======== Supplied material

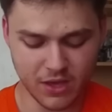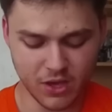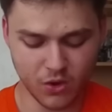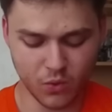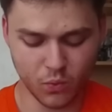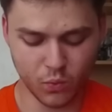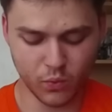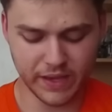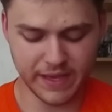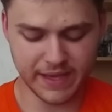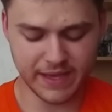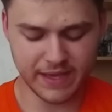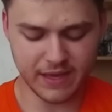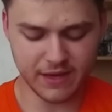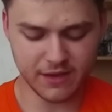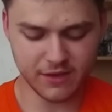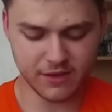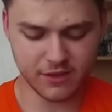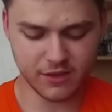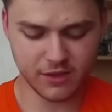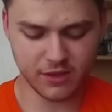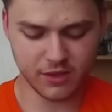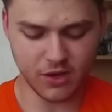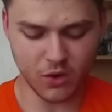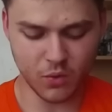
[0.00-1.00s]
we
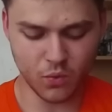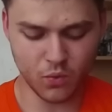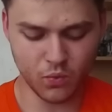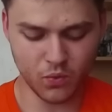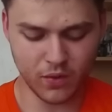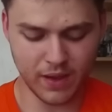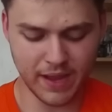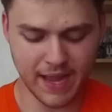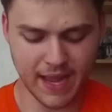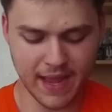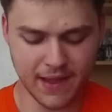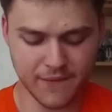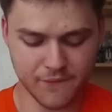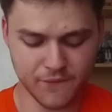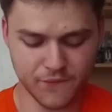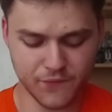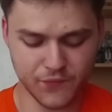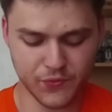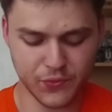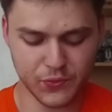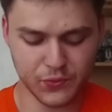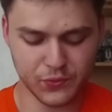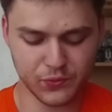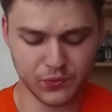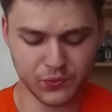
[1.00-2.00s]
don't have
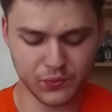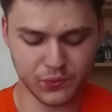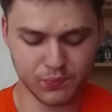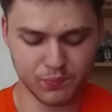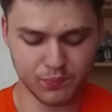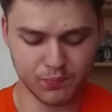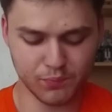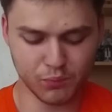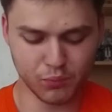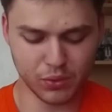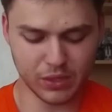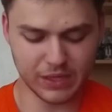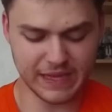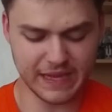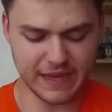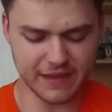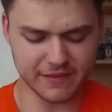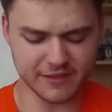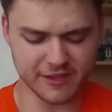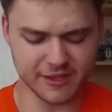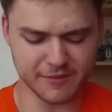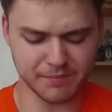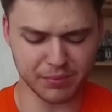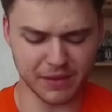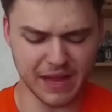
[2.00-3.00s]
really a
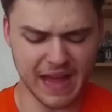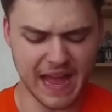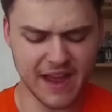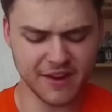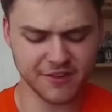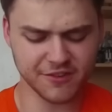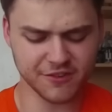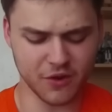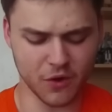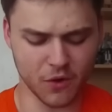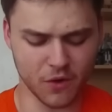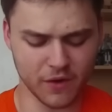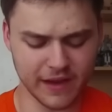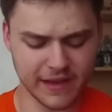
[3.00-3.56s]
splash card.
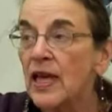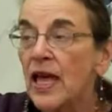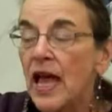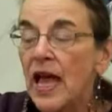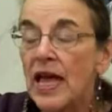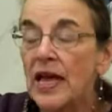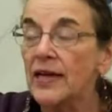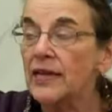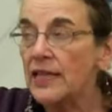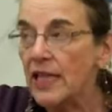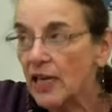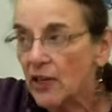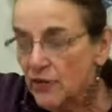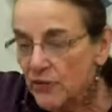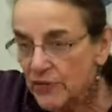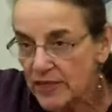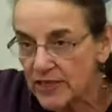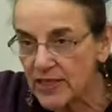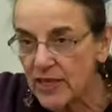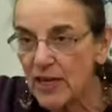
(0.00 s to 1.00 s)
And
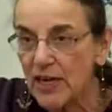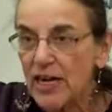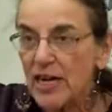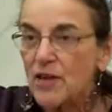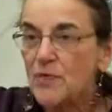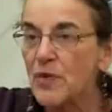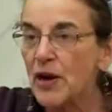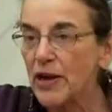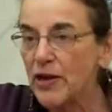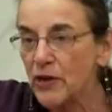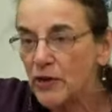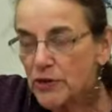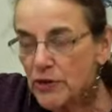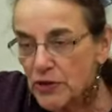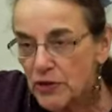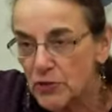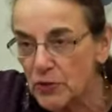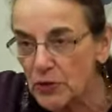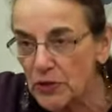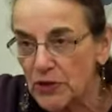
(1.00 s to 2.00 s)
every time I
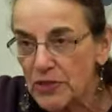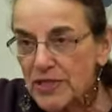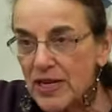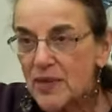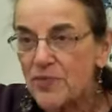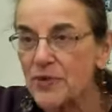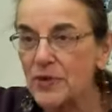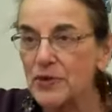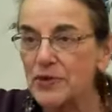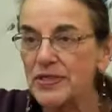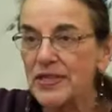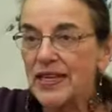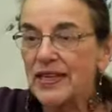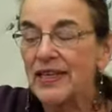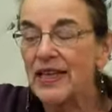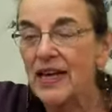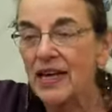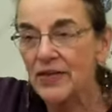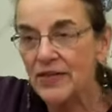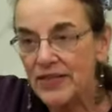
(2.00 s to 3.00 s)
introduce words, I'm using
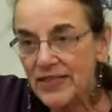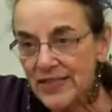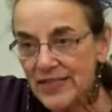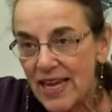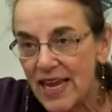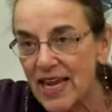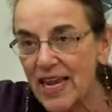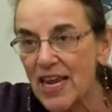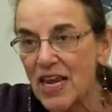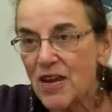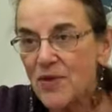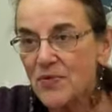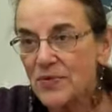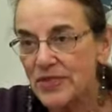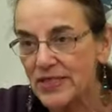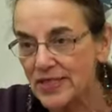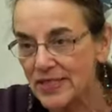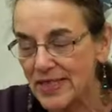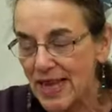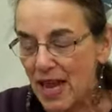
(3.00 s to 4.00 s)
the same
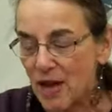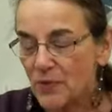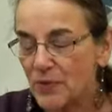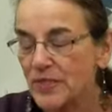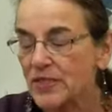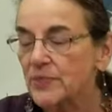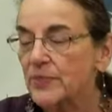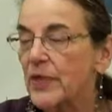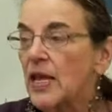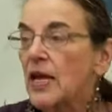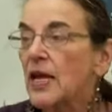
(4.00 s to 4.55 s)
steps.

================

Exercise objective: Without the pictures, transcribe exactly the lines above from the one containing "[3.00-3.56s]" through the last.

Output of the exercise:
[3.00-3.56s]
splash card.
(0.00 s to 1.00 s)
And
(1.00 s to 2.00 s)
every time I
(2.00 s to 3.00 s)
introduce words, I'm using
(3.00 s to 4.00 s)
the same
(4.00 s to 4.55 s)
steps.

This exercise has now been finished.